▼
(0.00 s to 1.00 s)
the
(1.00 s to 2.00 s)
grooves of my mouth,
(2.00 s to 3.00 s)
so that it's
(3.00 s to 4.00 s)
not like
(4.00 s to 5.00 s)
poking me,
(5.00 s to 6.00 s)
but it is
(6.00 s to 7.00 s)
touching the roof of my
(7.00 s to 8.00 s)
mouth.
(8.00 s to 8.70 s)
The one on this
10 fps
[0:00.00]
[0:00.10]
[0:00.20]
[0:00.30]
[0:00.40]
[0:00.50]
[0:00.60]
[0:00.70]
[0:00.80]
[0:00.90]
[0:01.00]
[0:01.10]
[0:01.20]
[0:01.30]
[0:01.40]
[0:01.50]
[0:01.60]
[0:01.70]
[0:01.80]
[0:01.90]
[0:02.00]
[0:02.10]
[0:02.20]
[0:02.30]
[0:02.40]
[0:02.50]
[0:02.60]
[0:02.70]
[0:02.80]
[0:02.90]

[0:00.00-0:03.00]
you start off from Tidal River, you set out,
▲
> **Directions for this task**: Give back each record above exactly as written.

> **Answer to this problem**:
(0.00 s to 1.00 s)
the
(1.00 s to 2.00 s)
grooves of my mouth,
(2.00 s to 3.00 s)
so that it's
(3.00 s to 4.00 s)
not like
(4.00 s to 5.00 s)
poking me,
(5.00 s to 6.00 s)
but it is
(6.00 s to 7.00 s)
touching the roof of my
(7.00 s to 8.00 s)
mouth.
(8.00 s to 8.70 s)
The one on this
10 fps
[0:00.00]
[0:00.10]
[0:00.20]
[0:00.30]
[0:00.40]
[0:00.50]
[0:00.60]
[0:00.70]
[0:00.80]
[0:00.90]
[0:01.00]
[0:01.10]
[0:01.20]
[0:01.30]
[0:01.40]
[0:01.50]
[0:01.60]
[0:01.70]
[0:01.80]
[0:01.90]
[0:02.00]
[0:02.10]
[0:02.20]
[0:02.30]
[0:02.40]
[0:02.50]
[0:02.60]
[0:02.70]
[0:02.80]
[0:02.90]

[0:00.00-0:03.00]
you start off from Tidal River, you set out,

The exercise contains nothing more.